DevilDriver's "Pray for Villains" is a remote control with just one button. And that one button gets mashed over and over again from the word "go." It is brash, loud and substantive, but totally lacking in imagination or variety. The album is one howling metal noisefest after another, with fuzzed-out guitars and so much double-kick drum that I became numb to it. It never relents but also never triggers any adrenaline. "Pray for Villains" is one pace, one sound, one theme, coupled with the usual spate of angry choruses. The band has no time for polysyllabic ideas, and the album thuds along at something short of a blistering pace.
There might have been a time in my younger days when my taste was less refined, that I would have appreciated the simple mayhem that this album has to offer. Still, especially on the heels of reminiscing about a classic metal destruction fest like Scissorfight's "Mantrapping for Sport and Profit," this album feels sophomoric and undeveloped. While I am usually in favor of a romping power chord infused stomping album, "Pray for Villains" lacks the flair of The Cursed, the tongue-in-cheek atmosphere of Viking Skull, or the sheer power of Scissorfight.
Instead of all that, DevilDriver feels like the void can be filled with more and more kick drum. The kick drum in this type of metal is almost meaningless now. It has always been better employed by the drummers (Nic Ritter, Dave Lombardo, etc) who understand when to step off the gas, rather than lay into it more. John Boecklin hits his set early and often, with genuine ferocity, but the overal effect is muted when the band plays no other trump cards.
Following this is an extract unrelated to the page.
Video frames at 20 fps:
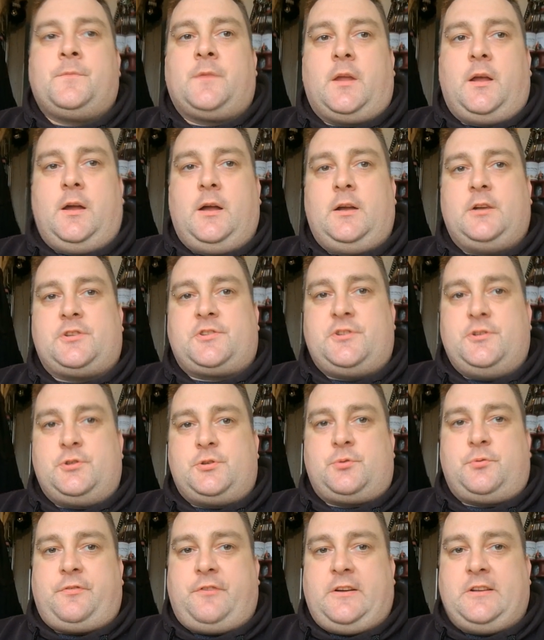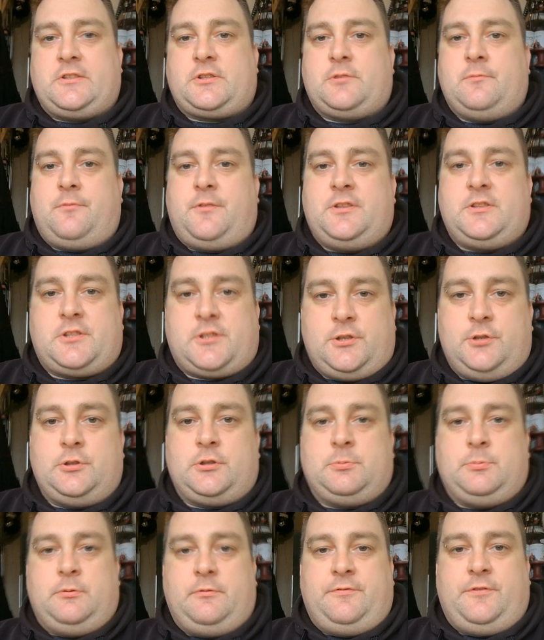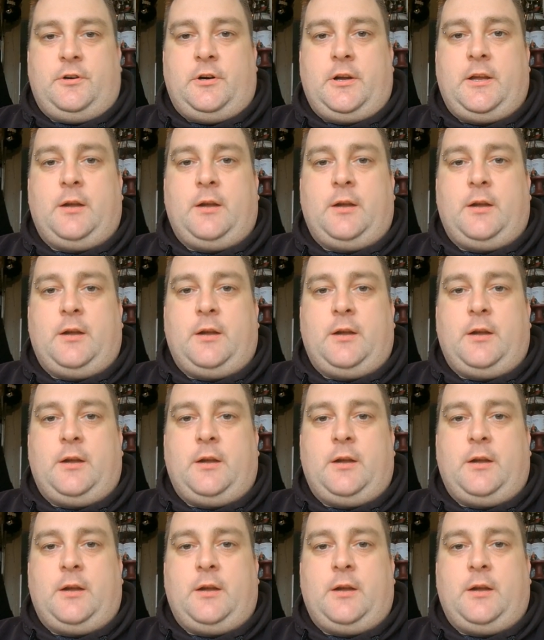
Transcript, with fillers: Uh, as soon as we find something suitable for you,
After four or five of the same song went by, I came to be tired with the album, and continued to listen mostly as a matter of course. Each individual song, "Pure Sincerity" and "Forgiveness is a Six Gun" for starters, flashes a small showcase of what could have been, but is immediately swallowed up in more screaming and power riffs.
"Another Night in London" is the one memorable song to be had here, and beyond that "Pray For Villains" is twelve more cuts of the same thing.
Let me pull up on the reins for a spell. "Pray for Villians" is far from worthless, and isn't without some skill. The band clearly has a direction they want to go in, and is making music to that end. I can say with confidence that Devil Driver is probably an energetic and virile live show, the perfect fodder for a brainless, explosive mosh pit.
"Pray for Villians" main problem is that it's a one-trick pony. If you're a fan of the one trick, great. If on the other hand you find you don't like one, you won't like any. I was not a huge fan of Coal Chamber, and DevilDriver isn't doing much to change my opinion.